A trans object from the scales package, such as scales::transform_log10() or scales::transform_reciprocal(). If not provided, the default is used which matches the units used in range. If no transformation, NULL.

Details

Used in parsnip::gen_additive_mod().

Examples

adjust_deg_free()

Parameter to determine which neighbors to use

Description

Used in themis::step_bsmote().

Usage

all_neighbors(values = c(TRUE, FALSE))

Arguments

values

A vector of possible values (TRUE or FALSE).

Examples

all_neighbors()

Parameters for BART models These parameters are used for constructing Bayesian adaptive regression tree (BART) models.

Description

Parameters for BART models These parameters are used for constructing Bayesian adaptive regression tree (BART) models.

Usage

prior_terminal_node_coef(range = c(0, 1), trans = NULL)

prior_terminal_node_expo(range = c(1, 3), trans = NULL)

prior_outcome_range(range = c(0, 5), trans = NULL)

Arguments

range

A two-element vector holding the defaults for the smallest and largest possible values, respectively. If a transformation is specified, these values should be in the transformed units.

trans

A trans object from the scales package, such as scales::transform_log10() or scales::transform_reciprocal(). If not provided, the default is used which matches the units used in range. If no transformation, NULL.

Details

These parameters are often used with Bayesian adaptive regression trees (BART) via parsnip::bart().


Parameters for class weights for imbalanced problems

Description

This parameter can be used to moderate how much influence certain classes receive during training.

Usage

class_weights(range = c(1, 10), trans = NULL)

Arguments

range

A two-element vector holding the defaults for the smallest and largest possible values, respectively. If a transformation is specified, these values should be in the transformed units.

trans

A trans object from the scales package, such as scales::transform_log10() or scales::transform_reciprocal(). If not provided, the default is used which matches the units used in range. If no transformation, NULL.

Details

Used in brulee::brulee_logistic_reg() and brulee::brulee_mlp()

Examples

class_weights()

Parameters for possible engine parameters for partykit models

Description

Parameters for possible engine parameters for partykit models

Usage

conditional_min_criterion(
  range = c(1.386294, 15),
  trans = scales::transform_logit()
)

values_test_type

conditional_test_type(values = values_test_type)

values_test_statistic

conditional_test_statistic(values = values_test_statistic)

Arguments

range

A two-element vector holding the defaults for the smallest and largest possible values, respectively.

trans

A trans object from the scales package, such as scales::transform_log10() or scales::transform_reciprocal(). If not provided, the default is used which matches the units used in range. If no transformation, NULL.

values

A character string of possible values.

Format

An object of class character of length 4.

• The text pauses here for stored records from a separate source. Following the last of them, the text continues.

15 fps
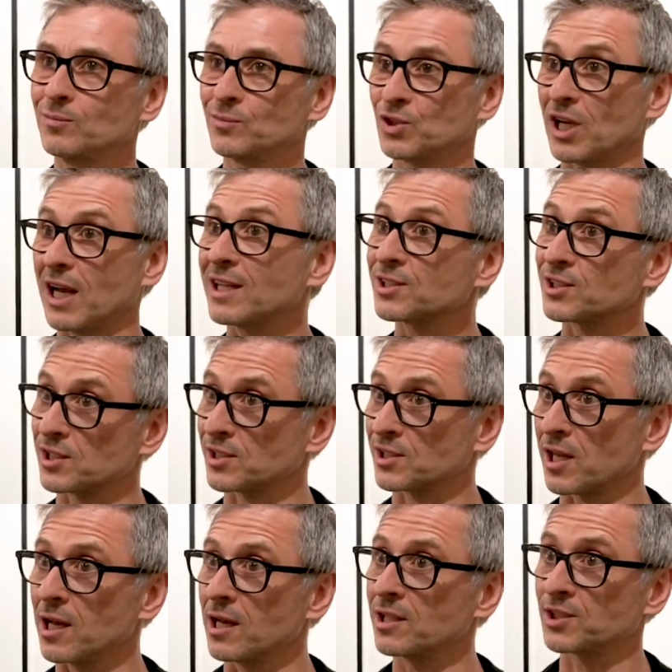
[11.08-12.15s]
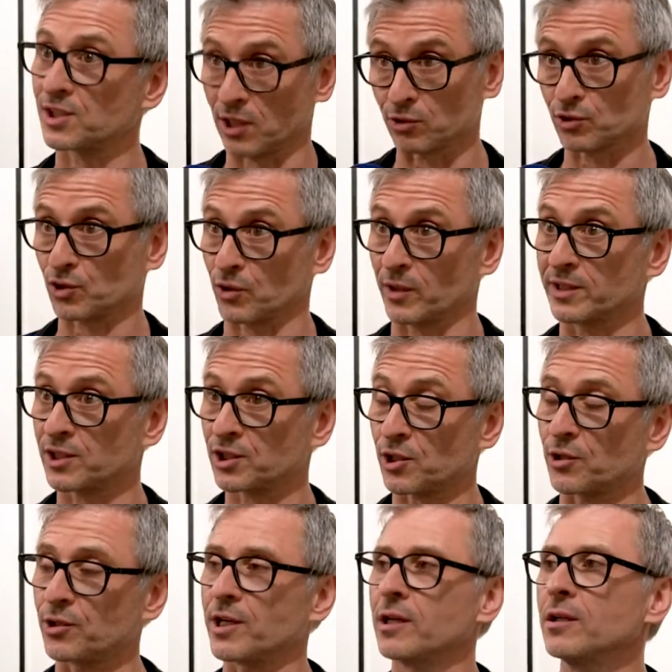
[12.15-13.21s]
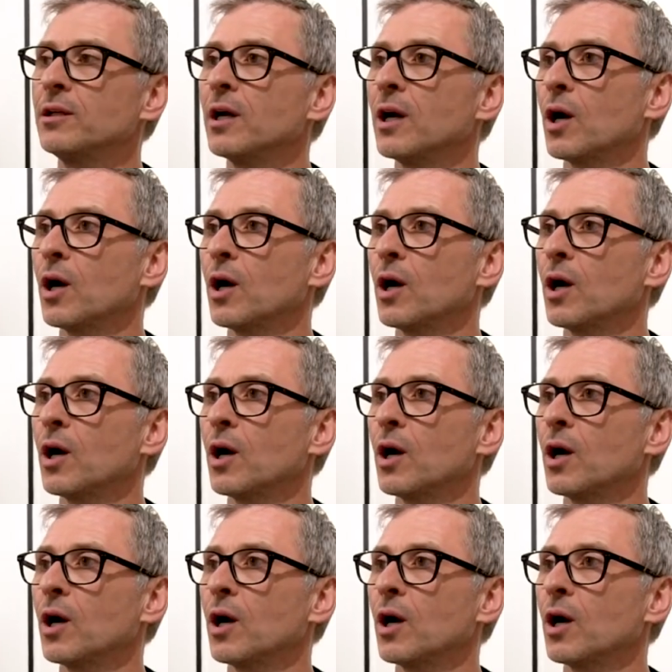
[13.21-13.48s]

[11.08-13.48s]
Jealous is a silkscreen studio.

An object of class character of length 2.

Details

The range of conditional_min_criterion() corresponds to roughly 0.80 to 0.99997 in the natural units. For several test types, this parameter corresponds to 1 - {p-value}.

Value

For the functions, they return a function with classes "param" and either "quant_param" or "qual_param".


Parameters for possible engine parameters for C5.0

Description

These parameters are auxiliary to tree-based models that use the "C5.0" engine. They correspond to tuning parameters that would be specified using set_engine("C5.0", ...).

Usage

confidence_factor(range = c(-1, 0), trans = transform_log10())

no_global_pruning(values = c(TRUE, FALSE))

predictor_winnowing(values = c(TRUE, FALSE))

fuzzy_thresholding(values = c(TRUE, FALSE))

rule_bands(range = c(2L, 500L), trans = NULL)

Arguments

range

A two-element vector holding the defaults for the smallest and largest possible values, respectively. If a transformation is specified, these values should be in the transformed units.

trans

A trans object from the scales package, such as scales::transform_log10() or scales::transform_reciprocal(). If not provided, the default is used which matches the units used in range. If no transformation, NULL.

values

For no_global_pruning(), predictor_winnowing(), and fuzzy_thresholding() either TRUE or FALSE.

Details

To use these, check ?C50::C5.0Control to see how they are used.

Examples

confidence_factor()
no_global_pruning()
predictor_winnowing()
fuzzy_thresholding()
rule_bands()

Support vector machine parameters

Description

Parameters related to the SVM objective function(s).

Usage

cost(range = c(-10, 5), trans = transform_log2())

svm_margin(range = c(0, 0.2), trans = NULL)

Arguments

range

A two-element vector holding the defaults for the smallest and largest possible values, respectively. If a transformation is specified, these values should be in the transformed units.

trans

A trans object from the scales package, such as scales::transform_log10() or scales::transform_reciprocal(). If not provided, the default is used which matches the units used in range. If no transformation, NULL.

Examples

cost()
svm_margin()

Degrees of freedom (integer)

Description

The number of degrees of freedom used for model parameters.

Usage

deg_free(range = c(1L, 5L), trans = NULL)

Arguments

range

A two-element vector holding the defaults for the smallest and largest possible values, respectively. If a transformation is specified, these values should be in the transformed units.

trans

A trans object from the scales package, such as scales::transform_log10() or scales::transform_reciprocal(). If not provided, the default is used which matches the units used in range. If no transformation, NULL.

Details

One context in which this parameter is used is spline basis functions.

Examples

deg_free()

Parameters for exponents

Description

These parameters help model cases where an exponent is of interest (e.g. degree() or spline_degree()) or a product is used (e.g. prod_degree).

Usage

degree(range = c(1, 3), trans = NULL)

degree_int(range = c(1L, 3L), trans = NULL)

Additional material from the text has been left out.